Güzelliği sebebiyle bütün kadınlar tarafından kıskanılan Medusa, iki kız
kardeşi ile birlikte zekâ tanrıçası Athena’nın tapınaklarından birinde
yaşamıştı. Athena, Medusa’nın güzelliğinden etkilenmiş olsa da kendisini daha
zeki ve güzel bulduğundan (Yunan tanrı ve tanrıçaları neden hep kibirli olmak
zorunda?) onu kıskanmamıştı. Ta ki eşi Poseidon, Medusa’yı görüp ona aşık olana
kadar.
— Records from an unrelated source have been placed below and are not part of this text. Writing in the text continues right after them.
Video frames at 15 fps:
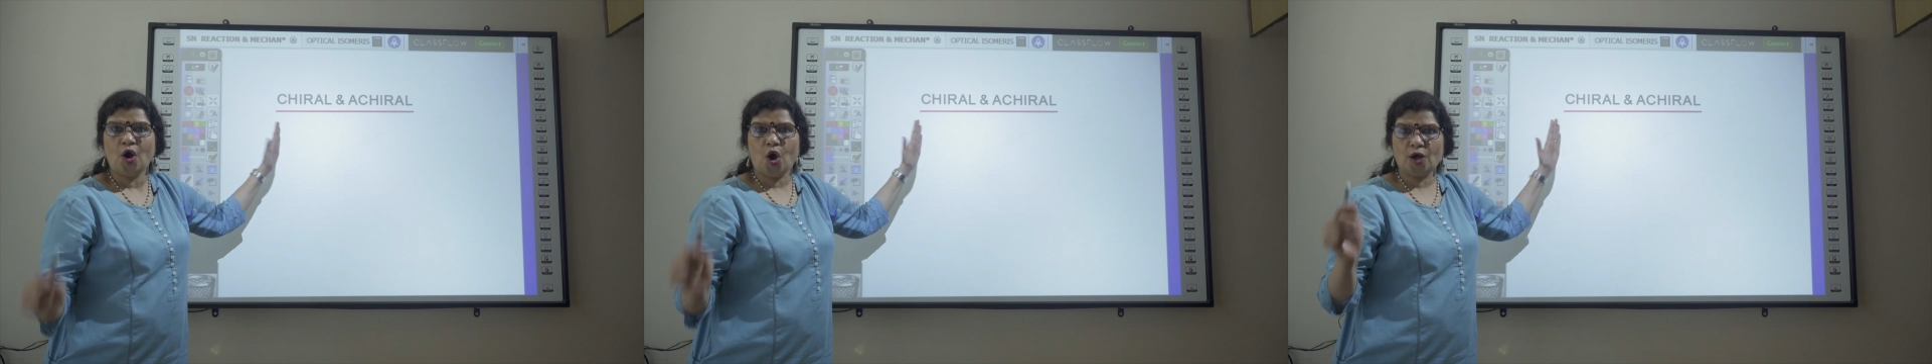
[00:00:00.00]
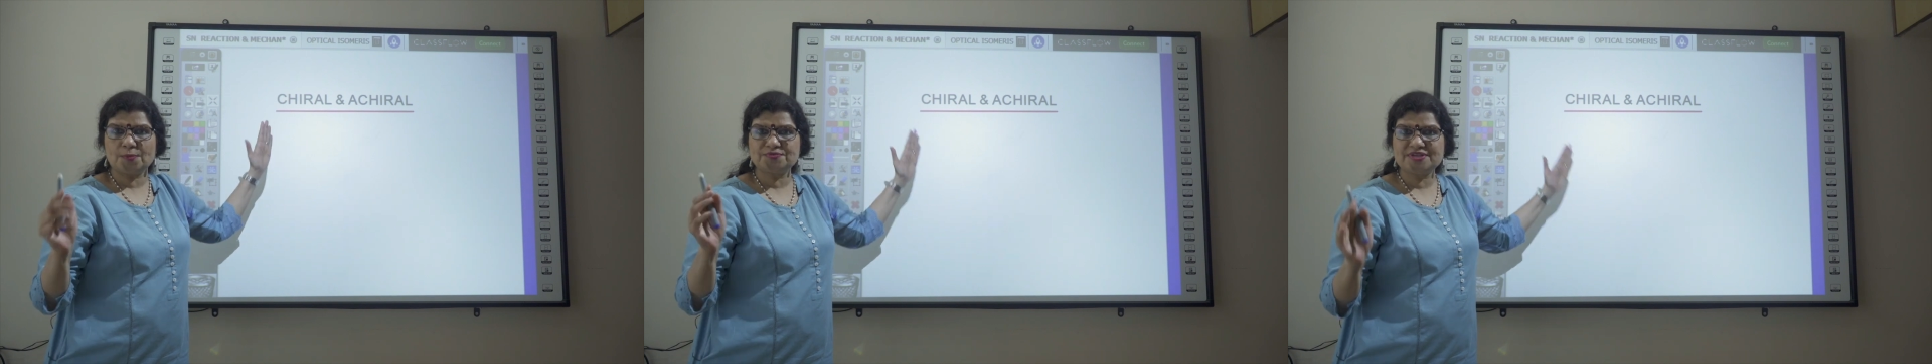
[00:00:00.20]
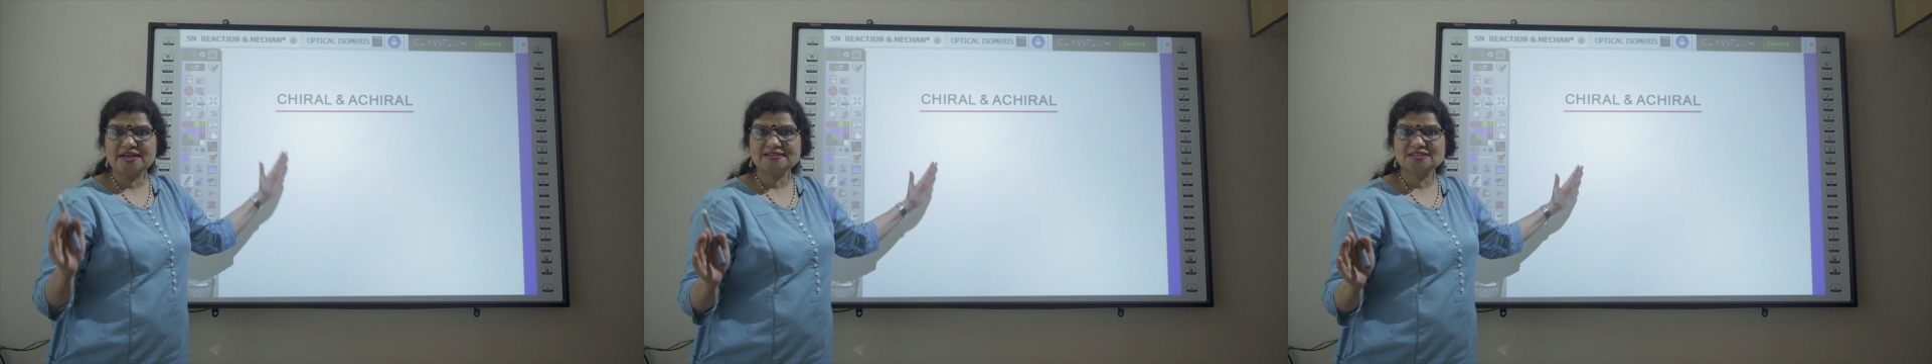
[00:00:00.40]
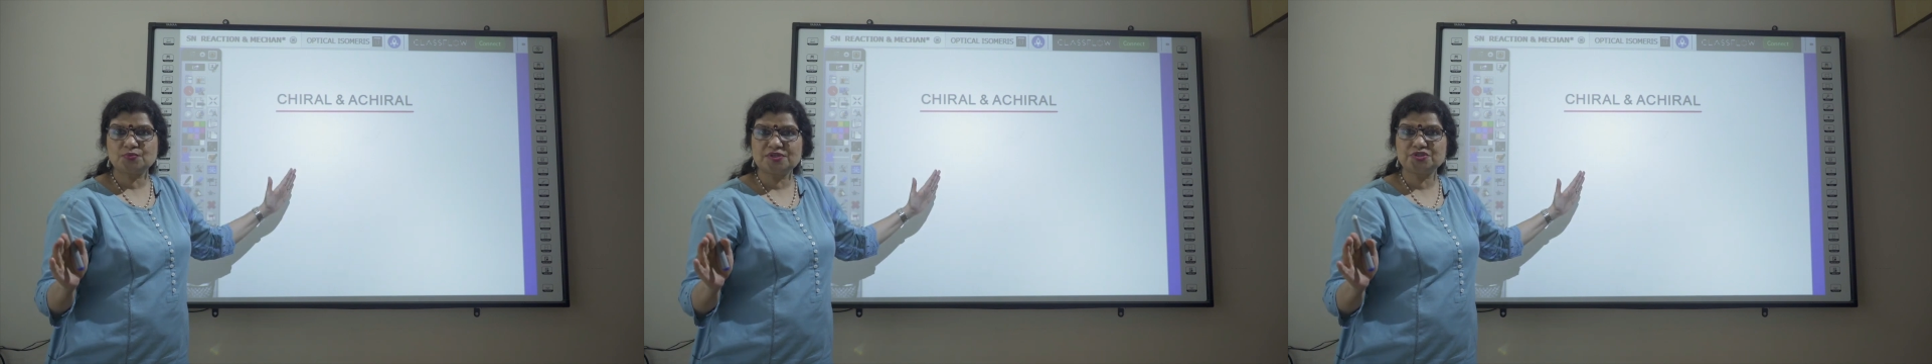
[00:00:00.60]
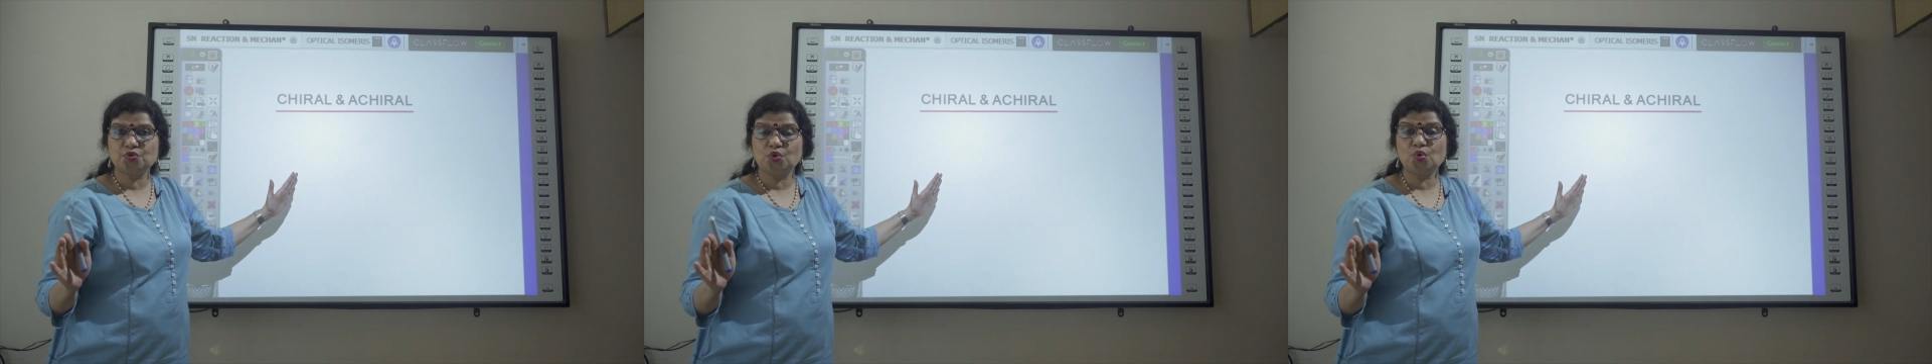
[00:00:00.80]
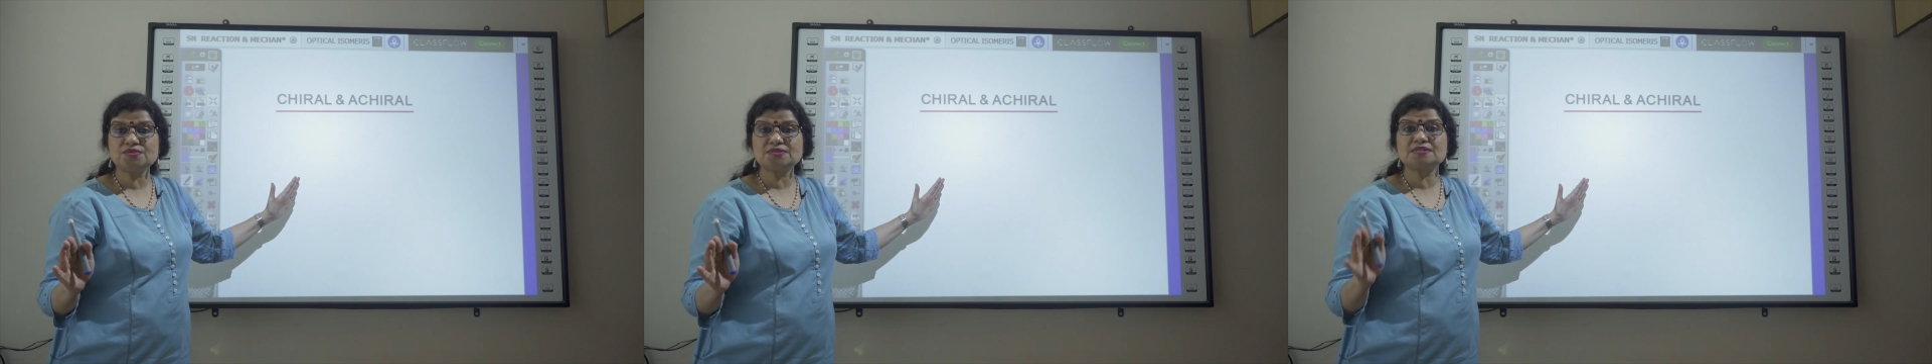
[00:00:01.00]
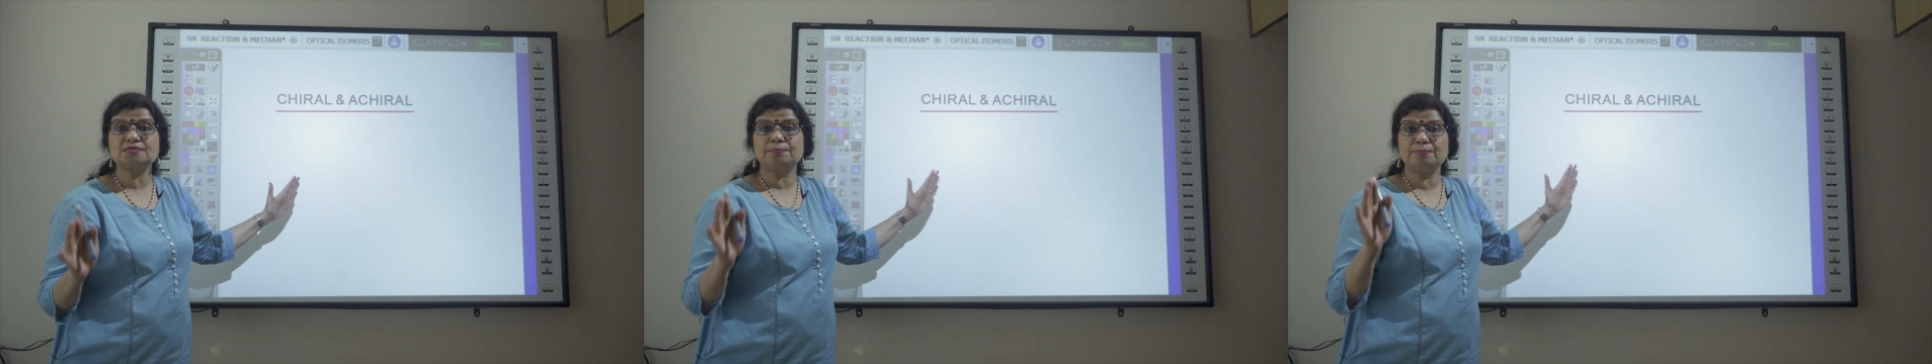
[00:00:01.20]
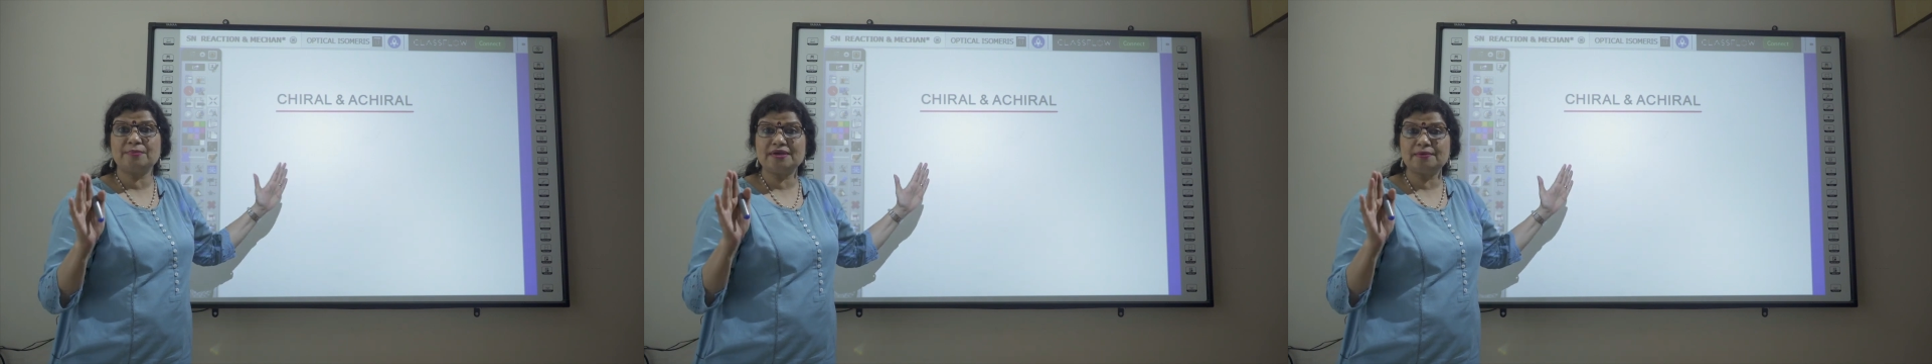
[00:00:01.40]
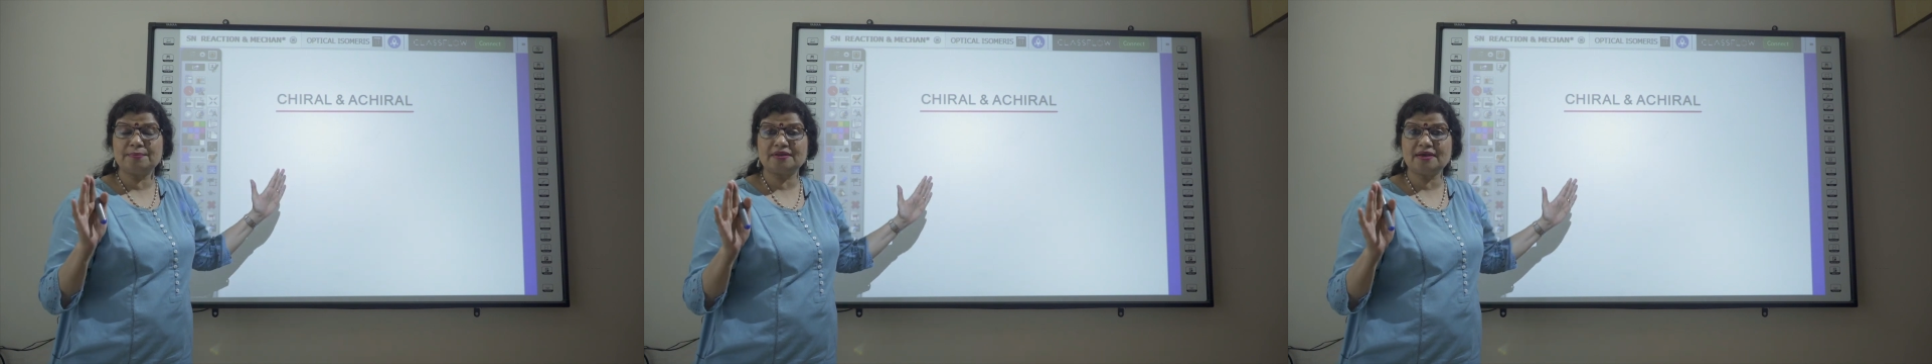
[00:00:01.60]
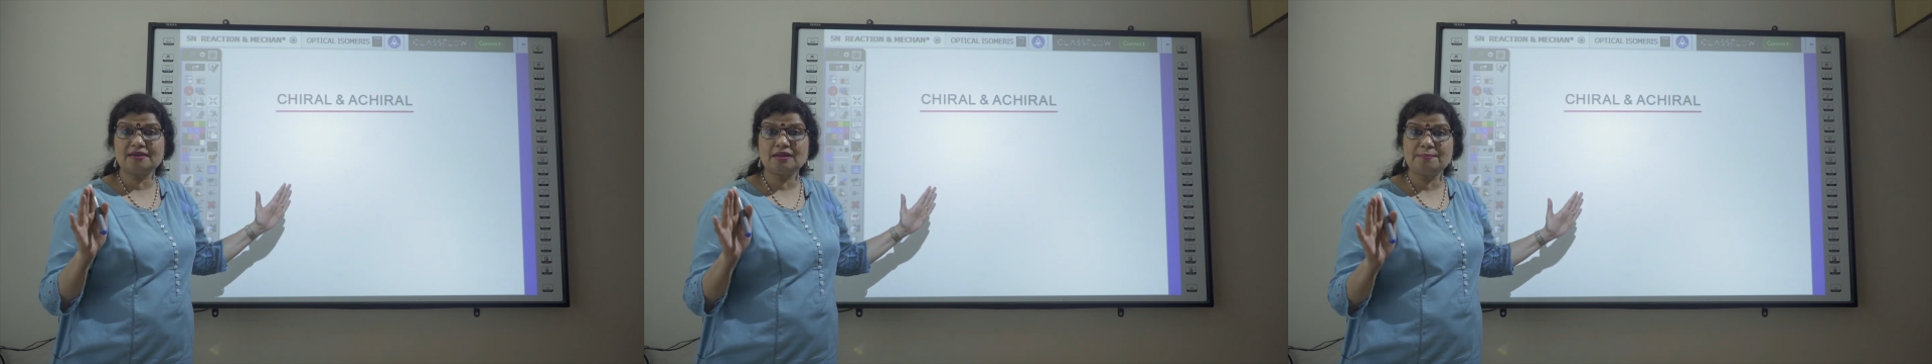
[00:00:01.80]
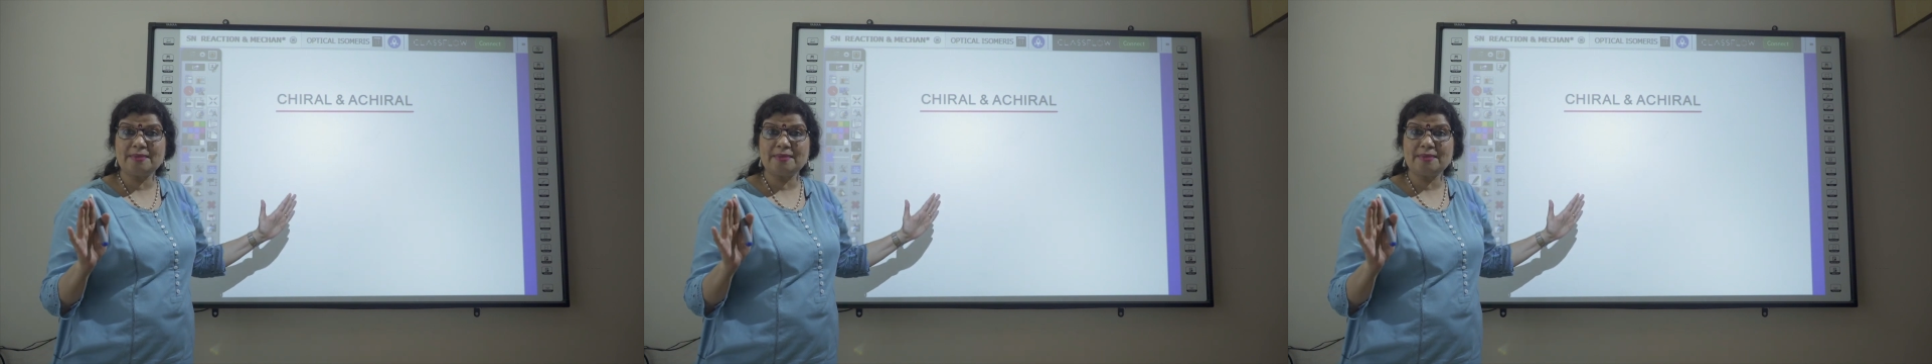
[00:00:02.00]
objects whose mirror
Poseidon Medusa’ya aşık olmakla kalmamış, bir gün Athena’nın tapınağında
ona tecavüz etmişti. Bunu öğrenen Athena büyük bir öfke nöbeti geçirmiş, güzelliğinden
başka bir suçu (!) olmayan zavallı Medusa’yı ve onun iki kız kardeşini birer gorgona
(dişi canavarlar) çevirmişti. Bir gorgona dönüşen güzeller güzeli Medusa’nın
yüzü artık bakılamayacak bir hâle gelmiş, her bir saç teli bir yılana
dönüşmüştü. Fakat öfke nöbetleri dinmek bilmeyen Athena için bu yeterli
olmamıştı. Medusa’ya bu hâliyle de olsa kimsenin bakmasına tahammül edemeyen
Athena, Medusa’yı lanetlemiş ve bu lanet sonucunda ona bakan herkesin taşa
dönüşmesine yol açmıştı. Athena’nın uçsuz bucaksız öfkesi yine de yatışmamıştı.
Medusa’yı lanetlenmiş dişi bir canavara çevirmek ona yeterli gelmemişti. Bu
sebeple üvey kardeşi Perseus’la iş birliği yapmış ve Perseus’tan Medusa’nın
kafasını bedeninden ayırmasını istemişti. Tabii bunu yaparken Perseus’un da
taşa dönüşme ihtimali vardı. Bunun için Athena, Perseus’a bir ayna vermişti.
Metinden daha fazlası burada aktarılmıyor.